La déflagration résonna dans toute la maison. Le coup de feu fut mille fois plus assourdissant que ce qu’il s’était imaginé, et il lui sembla que l’écho ne devait jamais se taire. Quelques secondes passèrent et, lorsque le bruit se résorba en un simple sifflement dans ses oreilles, le jeune homme rouvrit les yeux. Le corps de sa mère gisait sur le dos, sur le seuil de la cuisine, et au point d’impact de la balle, en pleine poitrine, un trou béant fumait. Le projectile avait déchiré son cœur. Les volutes s’élevaient pour disparaître dans le néant et, avec elles, l’âme de sa mère.

La main de JD ne tremblait plus. Il tenait fermement le revolver, et sentit tout à coup les gouttes du sang de sa mère qui maculaient son visage. Elle gisait, morte, devant lui. Son âme avait maintenant complètement disparu et, avec elle, celle de son fils. Toutes deux étaient sorties par l’une des fenêtres ouvertes de la cuisine pour se volatiliser dans le ciel nocturne.

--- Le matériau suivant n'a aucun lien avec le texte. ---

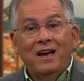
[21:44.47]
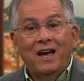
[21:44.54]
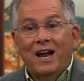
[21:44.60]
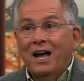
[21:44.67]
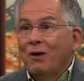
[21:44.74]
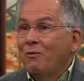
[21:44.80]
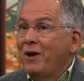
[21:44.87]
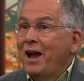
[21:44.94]
and
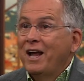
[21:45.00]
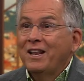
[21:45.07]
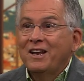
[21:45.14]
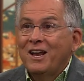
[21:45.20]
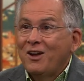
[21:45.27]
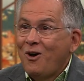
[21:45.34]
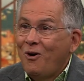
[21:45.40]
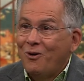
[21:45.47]
I ran to
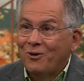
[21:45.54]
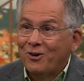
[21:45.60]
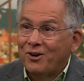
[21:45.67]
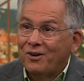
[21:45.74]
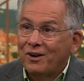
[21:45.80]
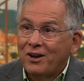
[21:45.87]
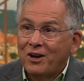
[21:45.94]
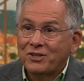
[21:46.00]
the
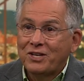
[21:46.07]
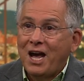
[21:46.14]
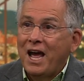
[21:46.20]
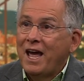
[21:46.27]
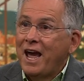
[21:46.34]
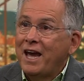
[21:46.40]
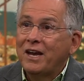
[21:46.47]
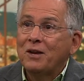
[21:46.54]
altar because
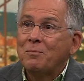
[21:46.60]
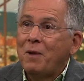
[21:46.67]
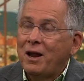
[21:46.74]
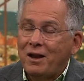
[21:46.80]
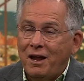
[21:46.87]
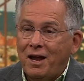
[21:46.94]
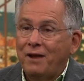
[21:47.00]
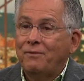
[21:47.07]
I hated my
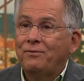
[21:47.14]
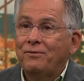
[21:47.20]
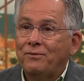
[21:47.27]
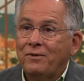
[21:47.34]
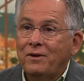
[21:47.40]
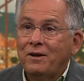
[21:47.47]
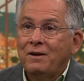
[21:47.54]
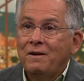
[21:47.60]
life.
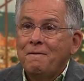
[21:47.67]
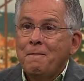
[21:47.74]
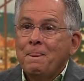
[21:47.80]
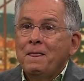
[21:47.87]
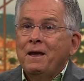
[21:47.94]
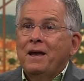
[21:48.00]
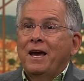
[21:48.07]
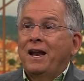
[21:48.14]

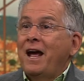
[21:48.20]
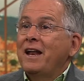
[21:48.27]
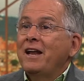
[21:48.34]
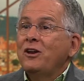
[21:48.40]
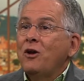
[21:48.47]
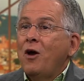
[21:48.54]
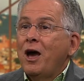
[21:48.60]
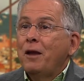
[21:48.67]
And I
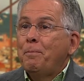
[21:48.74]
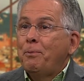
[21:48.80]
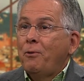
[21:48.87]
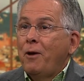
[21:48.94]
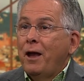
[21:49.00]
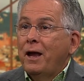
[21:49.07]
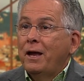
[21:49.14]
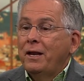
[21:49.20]
didn't know how to
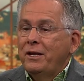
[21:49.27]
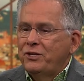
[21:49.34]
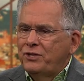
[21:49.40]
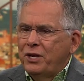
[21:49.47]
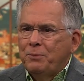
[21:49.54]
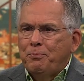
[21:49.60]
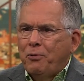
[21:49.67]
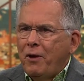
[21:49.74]
pray. And he
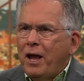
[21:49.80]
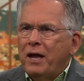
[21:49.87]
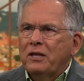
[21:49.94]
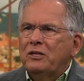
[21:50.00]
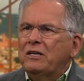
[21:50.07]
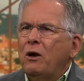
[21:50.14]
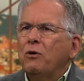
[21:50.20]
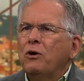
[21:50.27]
said, Pray,
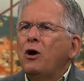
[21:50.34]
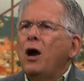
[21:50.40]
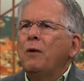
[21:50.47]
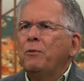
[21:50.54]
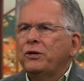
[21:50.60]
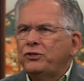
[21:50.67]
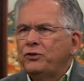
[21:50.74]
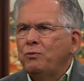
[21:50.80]
tell
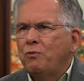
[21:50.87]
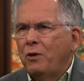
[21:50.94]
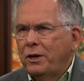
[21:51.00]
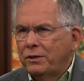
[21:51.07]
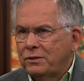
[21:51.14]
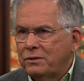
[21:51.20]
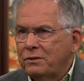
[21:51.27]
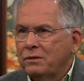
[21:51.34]
God what you
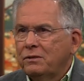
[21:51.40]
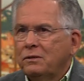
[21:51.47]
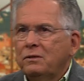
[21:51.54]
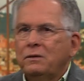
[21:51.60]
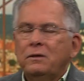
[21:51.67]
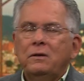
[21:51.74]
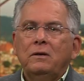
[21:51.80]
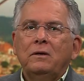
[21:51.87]
want.
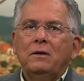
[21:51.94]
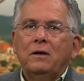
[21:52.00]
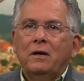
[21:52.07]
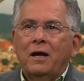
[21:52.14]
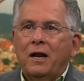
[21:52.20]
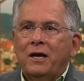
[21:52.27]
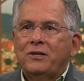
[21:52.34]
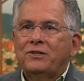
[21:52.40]

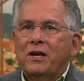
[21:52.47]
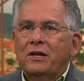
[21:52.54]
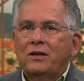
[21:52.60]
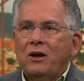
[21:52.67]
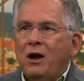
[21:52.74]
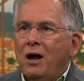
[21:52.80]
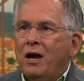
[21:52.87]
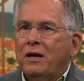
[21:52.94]
And I
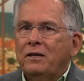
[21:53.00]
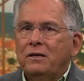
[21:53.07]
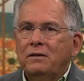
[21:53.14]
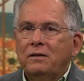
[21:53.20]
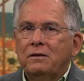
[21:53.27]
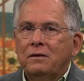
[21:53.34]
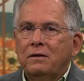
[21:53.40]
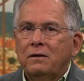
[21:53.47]
said, God,
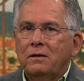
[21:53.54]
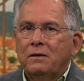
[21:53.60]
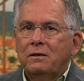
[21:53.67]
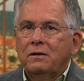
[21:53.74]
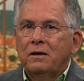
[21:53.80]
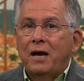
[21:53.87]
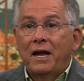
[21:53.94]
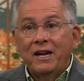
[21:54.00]

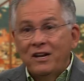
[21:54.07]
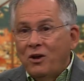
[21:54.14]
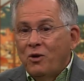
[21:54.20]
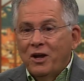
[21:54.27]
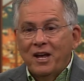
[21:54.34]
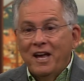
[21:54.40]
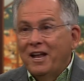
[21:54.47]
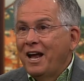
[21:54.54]
I didn't
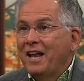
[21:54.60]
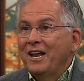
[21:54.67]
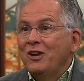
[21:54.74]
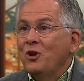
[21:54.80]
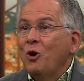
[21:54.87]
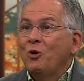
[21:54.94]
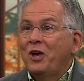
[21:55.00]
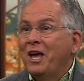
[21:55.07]
know, again, I
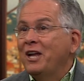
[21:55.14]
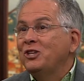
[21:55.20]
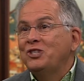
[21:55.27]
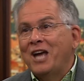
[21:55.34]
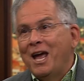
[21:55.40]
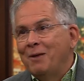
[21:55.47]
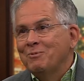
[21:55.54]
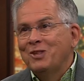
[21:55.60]
didn't know King
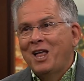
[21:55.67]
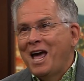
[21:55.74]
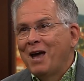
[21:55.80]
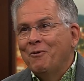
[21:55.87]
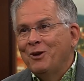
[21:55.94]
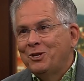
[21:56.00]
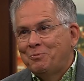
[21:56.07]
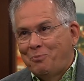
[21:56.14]
James
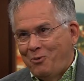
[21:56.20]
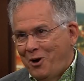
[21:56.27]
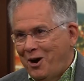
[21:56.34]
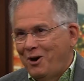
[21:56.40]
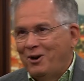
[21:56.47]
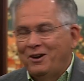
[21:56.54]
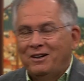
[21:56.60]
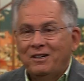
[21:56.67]
language
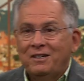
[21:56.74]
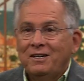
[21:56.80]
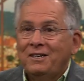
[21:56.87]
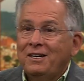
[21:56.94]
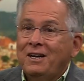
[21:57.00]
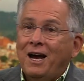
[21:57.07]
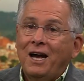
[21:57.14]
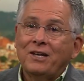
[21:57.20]
prayer.
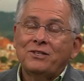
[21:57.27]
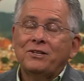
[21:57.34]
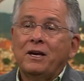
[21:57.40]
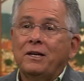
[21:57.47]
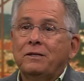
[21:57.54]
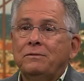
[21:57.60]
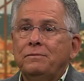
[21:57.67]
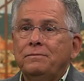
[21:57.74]
I
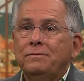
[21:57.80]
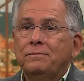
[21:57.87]
said,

Il s’approcha du cadavre pour l’observer. Ces yeux totalement noirs dans ce visage ensanglanté étaient méconnaissables. Ce n’était plus sa mère, et lui n’était plus JD, cet innocent amoureux de la vie qui tout récemment avait craqué pour Beth. Il braqua le revolver étincelant sur le corps sans vie et, d’une main aussi ferme qu’un roc, vida le barillet dans le visage et la poitrine du cadavre, avec une précision incroyable pour un jeune homme qui avait bu autant.

Lorsqu’il eut tiré toutes les cartouches, il coinça le revolver entre son dos et son jean, puis rabattit la capuche de sa longue cape sur la tête. Grâce à Kione, il avait appris une leçon d’une valeur inestimable. Quand on avait la chance de tuer quelqu’un, il fallait toujours la saisir. Sans quoi, ce quelqu’un pouvait toujours revenir vous sucer le sang. Tuer d’abord, se poser des questions ensuite.

En contemplant le corps de sa mère brûler de lui-même et partir en cendres, il sentit sa colère reprendre de plus belle. Si les hommes qui avaient compté dans la vie de sa mère ne l’avaient pas abandonnée, alors il y avait fort à parier que rien de tout cela ne serait arrivé. À présent, il allait devoir aller chez l’un de ces hommes et expliquer à son frère cadet qu’il ne reverrait plus jamais sa mère. Ce n’était vraiment pas juste. De mauvaises choses ne devraient jamais arriver à des gens bien. Casper et lui n’avaient pas mérité ça.

Dans le cœur de JD, la souffrance était intolérable. La seule chose qui jusque-là était parvenue à la brider, c’était ce flot d’adrénaline sécrété lorsqu’on s’acharnait sur autrui.